In a similar vein, Maryam Hussain, a fledgling Lahore-based brand, also recently collaborated with a number of actresses for their luxury festive lawn line. The trend, it seems, is on the rise and there will be many more such campaigns.
There are only a limited number of popular ‘it’ actresses in Pakistan’s entertainment industry. They have huge followings and many boast an impressive repertoire of work. They do have the clout to draw in sales when they appear in a single campaign. But when they work with one brand after the other, appearing in a new shoot every week, the images start looking repetitive.
A quick scan through Instagram proves this.
You may admire Ayeza Khan wearing an embellished suit but the next day, you may like her just as much in a formal tunic by another designer. And any die-hard fan of Ayeza, wanting to emulate her, can happily sift through multiple brands, all endorsed by her, before making a purchase.
By working with dozens of brands every season, celebrities act as models rather than brand ambassadors. It must certainly be very lucrative for the stars but from the brands’ perspective, it doesn’t really help them in carving a distinctive identity.
And the images can’t have the impact that a single major actress can make as the face of a brand when she signs a contract of exclusivity for a certain period of time.

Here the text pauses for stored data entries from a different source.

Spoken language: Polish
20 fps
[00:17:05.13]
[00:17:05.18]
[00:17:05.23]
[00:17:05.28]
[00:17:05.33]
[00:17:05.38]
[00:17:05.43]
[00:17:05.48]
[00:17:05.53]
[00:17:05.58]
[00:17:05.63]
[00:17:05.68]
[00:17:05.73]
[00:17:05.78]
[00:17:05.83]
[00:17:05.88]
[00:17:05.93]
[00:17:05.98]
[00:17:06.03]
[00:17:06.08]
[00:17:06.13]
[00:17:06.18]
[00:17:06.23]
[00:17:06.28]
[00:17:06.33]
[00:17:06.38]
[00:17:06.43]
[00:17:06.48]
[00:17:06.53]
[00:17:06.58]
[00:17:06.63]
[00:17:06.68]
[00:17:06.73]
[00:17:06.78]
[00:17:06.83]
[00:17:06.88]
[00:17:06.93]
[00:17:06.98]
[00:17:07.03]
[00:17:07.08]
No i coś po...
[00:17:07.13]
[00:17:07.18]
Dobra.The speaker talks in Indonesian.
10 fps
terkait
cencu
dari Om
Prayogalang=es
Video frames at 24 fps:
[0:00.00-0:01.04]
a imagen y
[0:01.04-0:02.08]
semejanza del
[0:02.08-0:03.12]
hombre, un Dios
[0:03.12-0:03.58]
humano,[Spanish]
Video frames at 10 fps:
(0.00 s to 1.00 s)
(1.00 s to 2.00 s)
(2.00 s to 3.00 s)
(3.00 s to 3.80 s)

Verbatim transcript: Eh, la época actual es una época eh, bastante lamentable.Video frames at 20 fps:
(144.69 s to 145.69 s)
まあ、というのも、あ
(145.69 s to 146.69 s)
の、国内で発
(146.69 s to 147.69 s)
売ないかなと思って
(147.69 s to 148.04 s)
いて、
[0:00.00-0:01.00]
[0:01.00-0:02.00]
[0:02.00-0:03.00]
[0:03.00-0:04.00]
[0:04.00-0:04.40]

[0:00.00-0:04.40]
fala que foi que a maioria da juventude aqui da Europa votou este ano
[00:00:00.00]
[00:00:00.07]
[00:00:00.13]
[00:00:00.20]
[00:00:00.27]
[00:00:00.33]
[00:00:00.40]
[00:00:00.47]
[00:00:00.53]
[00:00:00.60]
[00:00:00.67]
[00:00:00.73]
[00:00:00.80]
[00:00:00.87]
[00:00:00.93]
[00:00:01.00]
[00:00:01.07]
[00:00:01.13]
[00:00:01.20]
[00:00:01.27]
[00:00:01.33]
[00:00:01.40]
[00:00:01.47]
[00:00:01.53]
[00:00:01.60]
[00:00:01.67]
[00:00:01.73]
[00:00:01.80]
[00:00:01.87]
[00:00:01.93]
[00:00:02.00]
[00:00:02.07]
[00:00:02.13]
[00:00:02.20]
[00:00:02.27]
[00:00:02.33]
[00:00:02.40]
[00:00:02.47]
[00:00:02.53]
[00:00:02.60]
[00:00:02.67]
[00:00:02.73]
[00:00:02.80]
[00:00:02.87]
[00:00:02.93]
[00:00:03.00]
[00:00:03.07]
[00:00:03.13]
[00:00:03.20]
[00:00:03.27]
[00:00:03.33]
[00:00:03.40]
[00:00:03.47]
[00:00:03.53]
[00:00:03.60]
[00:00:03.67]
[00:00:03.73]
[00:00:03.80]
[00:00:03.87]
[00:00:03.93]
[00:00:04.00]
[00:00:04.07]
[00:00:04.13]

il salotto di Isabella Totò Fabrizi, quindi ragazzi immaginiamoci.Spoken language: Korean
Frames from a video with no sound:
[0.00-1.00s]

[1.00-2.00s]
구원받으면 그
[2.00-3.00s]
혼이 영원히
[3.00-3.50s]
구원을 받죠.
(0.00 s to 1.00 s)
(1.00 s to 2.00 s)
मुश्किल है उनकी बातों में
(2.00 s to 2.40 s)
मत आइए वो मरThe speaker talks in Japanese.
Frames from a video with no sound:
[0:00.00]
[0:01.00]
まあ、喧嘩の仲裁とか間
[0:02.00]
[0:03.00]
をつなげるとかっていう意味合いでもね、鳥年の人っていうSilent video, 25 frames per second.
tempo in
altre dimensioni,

A case in point, once again, could be Ayeza Khan, who made waves for AlKaram all through last year, when it was the only high-street brand that she could work with.
And I’ll take the higher road of the fashion purist and observe that above all, long term brand loyalty cannot be gained merely through celebrity mileage. Good design, an eye for quality and competitive prices are necessary to build a brand with a strong customer base. A famous face for the brand — or a plethora of celebrities — can only do so much.
Unless, of course, a brand manages to score a coup and take on board a highly coveted celebrity for the very first time in Pakistan. A certain much-hyped, much-loved Turkish actress comes to mind who is busy signing advertising deals in Pakistan these days and keeps hinting that she will be visiting us soon, once the coronavirus has run its course.
If — and when — such a brand collaboration does take place, the sales and euphoria will serve as an example of how star power can really work wonders (or not) for a brand. I’ll write that particular story when the time comes.